On sait que lord Nelson à Naples avait été très amoureux d'elle ; elle était restée avec lui en correspondance fort tendre ; et quand j'allai lui rendre sa visite un matin, je la trouvai rayonnante de joie; de plus, elle avait placé une rose dans ses cheveux comme Nina.
Je ne pus me tenir de lui demander ce que signifiait cette rose?--C'est que je viens de recevoir une lettre de lord Nelson, me répondit-elle.
Le duc de Berri et le duc de Bourbon, ayant entendu parler de ses attitudes, avaient un désir extrême de voir ce spectacle qu'elle n'avait jamais voulu donner à Londres.
Je lui demandai de m'accorder une soirée pour les deux princes, et elle y consentit.

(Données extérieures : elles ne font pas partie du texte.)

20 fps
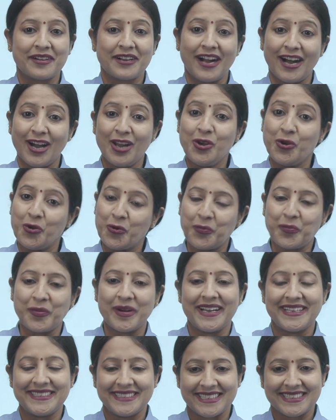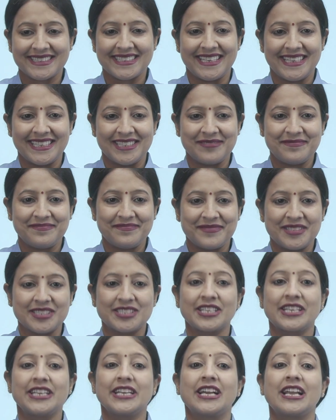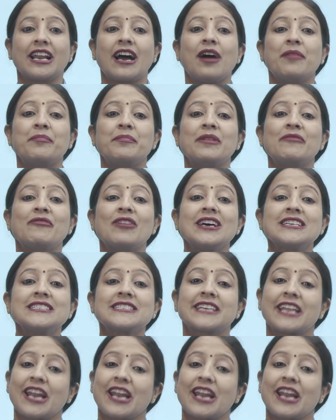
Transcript: का लोप पाया जाता है जैसे कि ग्राम में वास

J'invitai alors quelques autres Français que je savais être fort curieux d'assister à cette scène ; et le jour venu je plaçai dans le milieu de mon salon un très grand cadre enfermé à droite et à gauche dans deux paravens. J'avais fait faire une énorme bougie qui répandait un grand foyer de lumière ; je la posai de façon qu'on ne pût la voir, mais qu'elle éclairât lady Hamilton comme on éclaire un tableau.
Toutes les personnes invitées étant arrivées, lady Hamilton prit dans ce cadre diverses attitudes avec une expression vraiment admirable.

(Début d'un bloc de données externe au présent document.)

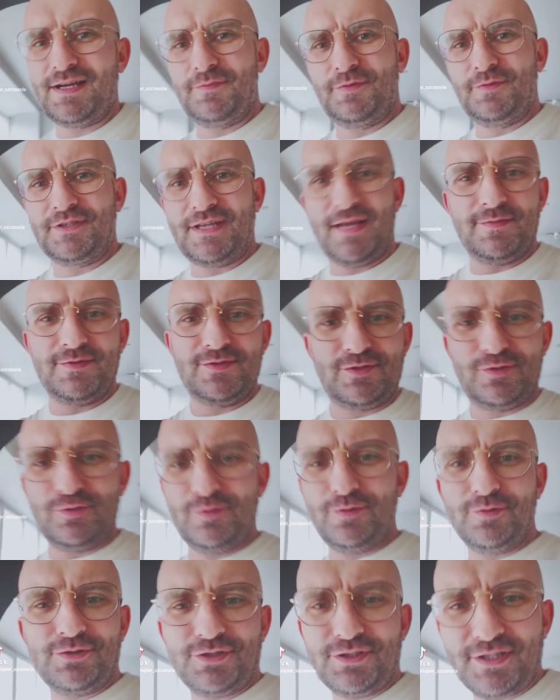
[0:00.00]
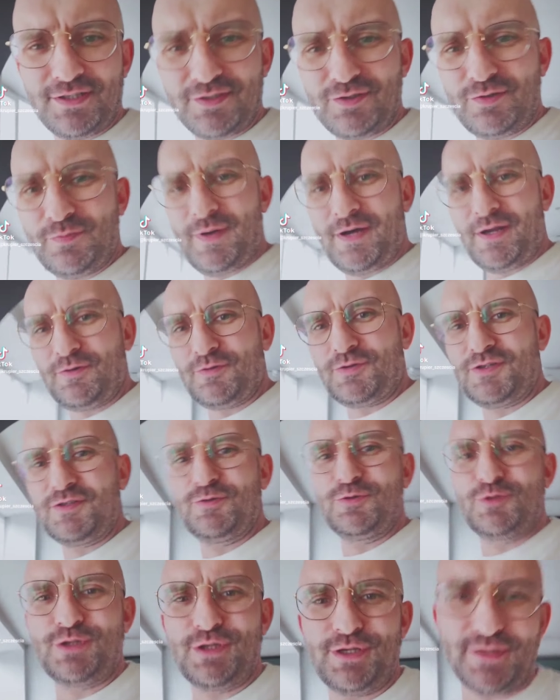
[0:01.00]
albo tam 130 paru, czy
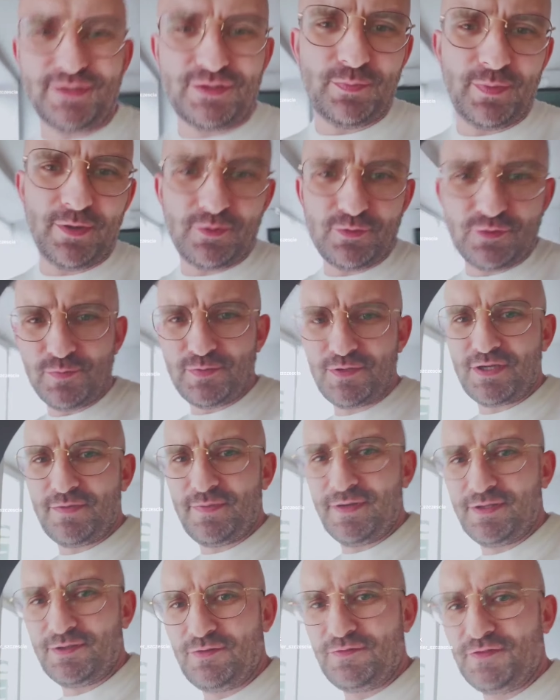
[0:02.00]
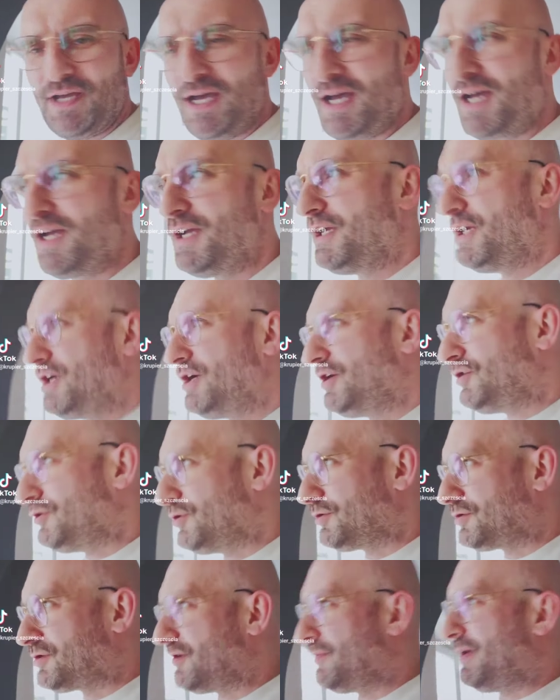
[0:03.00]
140 paru subskrybentów na
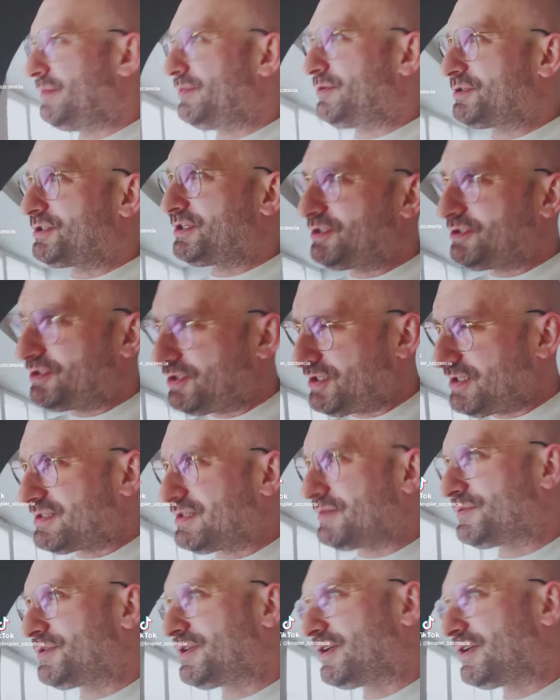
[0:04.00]
YouTube, albo 6000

Elle avait amené avec elle une jeune fille qui pouvait avoir sept ou huit ans, et qui lui ressemblait beaucoup.
Elle la groupait avec elle, et me rappelait ces femmes poursuivies dans l'enlèvement des Sabines du Poussin. Elle passait de la douleur à la joie, de la joie à l'effroi, avec une telle rapidité que nous étions tous ravis.
Comme je l'avais retenue à souper, le duc de Bourbon, qui était à table à côté de moi, me fit remarquer combien elle buvait de porter. Il fallait qu'elle y fût bien accoutumée, car elle n'était pas ivre après deux ou trois bouteilles. Longtemps après avoir quitté Londres, en 1815, j'ai appris que lady Hamilton venait de finir ses jours à Calais, où elle était morte dans l'isolement et la plus affreuse misère.